Data extract:
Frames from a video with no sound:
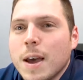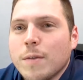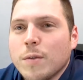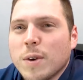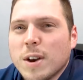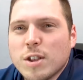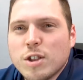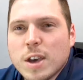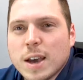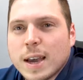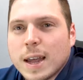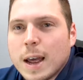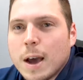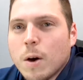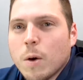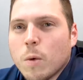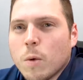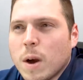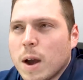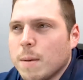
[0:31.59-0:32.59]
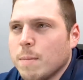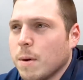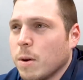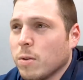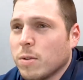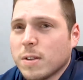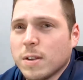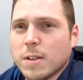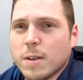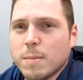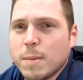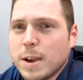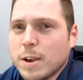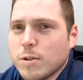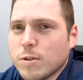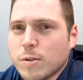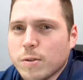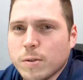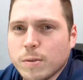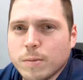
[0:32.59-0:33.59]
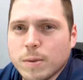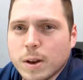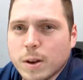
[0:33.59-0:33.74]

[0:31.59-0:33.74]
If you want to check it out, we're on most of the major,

--

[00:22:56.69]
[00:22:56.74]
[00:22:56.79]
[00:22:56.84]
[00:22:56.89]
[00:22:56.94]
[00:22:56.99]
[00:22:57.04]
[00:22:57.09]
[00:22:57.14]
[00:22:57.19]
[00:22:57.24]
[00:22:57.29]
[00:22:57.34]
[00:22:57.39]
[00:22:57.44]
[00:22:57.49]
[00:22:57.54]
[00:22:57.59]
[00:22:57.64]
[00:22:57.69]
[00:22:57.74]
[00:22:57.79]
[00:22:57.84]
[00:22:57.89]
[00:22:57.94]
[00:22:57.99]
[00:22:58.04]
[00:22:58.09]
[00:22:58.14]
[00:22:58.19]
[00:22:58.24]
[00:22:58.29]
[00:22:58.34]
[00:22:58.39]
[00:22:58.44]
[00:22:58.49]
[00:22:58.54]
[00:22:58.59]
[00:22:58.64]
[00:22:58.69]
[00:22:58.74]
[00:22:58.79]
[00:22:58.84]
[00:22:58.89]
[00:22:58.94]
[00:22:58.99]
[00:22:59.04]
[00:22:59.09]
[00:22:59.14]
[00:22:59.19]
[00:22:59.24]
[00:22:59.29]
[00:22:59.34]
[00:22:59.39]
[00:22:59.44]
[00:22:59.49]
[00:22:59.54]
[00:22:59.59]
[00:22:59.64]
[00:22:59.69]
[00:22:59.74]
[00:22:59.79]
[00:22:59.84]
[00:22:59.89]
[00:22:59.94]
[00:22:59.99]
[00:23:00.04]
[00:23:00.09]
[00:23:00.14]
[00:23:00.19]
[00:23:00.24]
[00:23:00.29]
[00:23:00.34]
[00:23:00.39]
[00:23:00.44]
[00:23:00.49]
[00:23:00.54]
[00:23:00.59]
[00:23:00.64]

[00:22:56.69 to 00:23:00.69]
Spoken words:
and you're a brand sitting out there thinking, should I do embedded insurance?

Task:
The required answer is the run of lines above, starting at the line with "[00:22:57.64]" and ending at the line with "[00:23:00.54]", reproduced exactly with both ends.

Exercise result:
[00:22:57.64]
[00:22:57.69]
[00:22:57.74]
[00:22:57.79]
[00:22:57.84]
[00:22:57.89]
[00:22:57.94]
[00:22:57.99]
[00:22:58.04]
[00:22:58.09]
[00:22:58.14]
[00:22:58.19]
[00:22:58.24]
[00:22:58.29]
[00:22:58.34]
[00:22:58.39]
[00:22:58.44]
[00:22:58.49]
[00:22:58.54]
[00:22:58.59]
[00:22:58.64]
[00:22:58.69]
[00:22:58.74]
[00:22:58.79]
[00:22:58.84]
[00:22:58.89]
[00:22:58.94]
[00:22:58.99]
[00:22:59.04]
[00:22:59.09]
[00:22:59.14]
[00:22:59.19]
[00:22:59.24]
[00:22:59.29]
[00:22:59.34]
[00:22:59.39]
[00:22:59.44]
[00:22:59.49]
[00:22:59.54]
[00:22:59.59]
[00:22:59.64]
[00:22:59.69]
[00:22:59.74]
[00:22:59.79]
[00:22:59.84]
[00:22:59.89]
[00:22:59.94]
[00:22:59.99]
[00:23:00.04]
[00:23:00.09]
[00:23:00.14]
[00:23:00.19]
[00:23:00.24]
[00:23:00.29]
[00:23:00.34]
[00:23:00.39]
[00:23:00.44]
[00:23:00.49]
[00:23:00.54]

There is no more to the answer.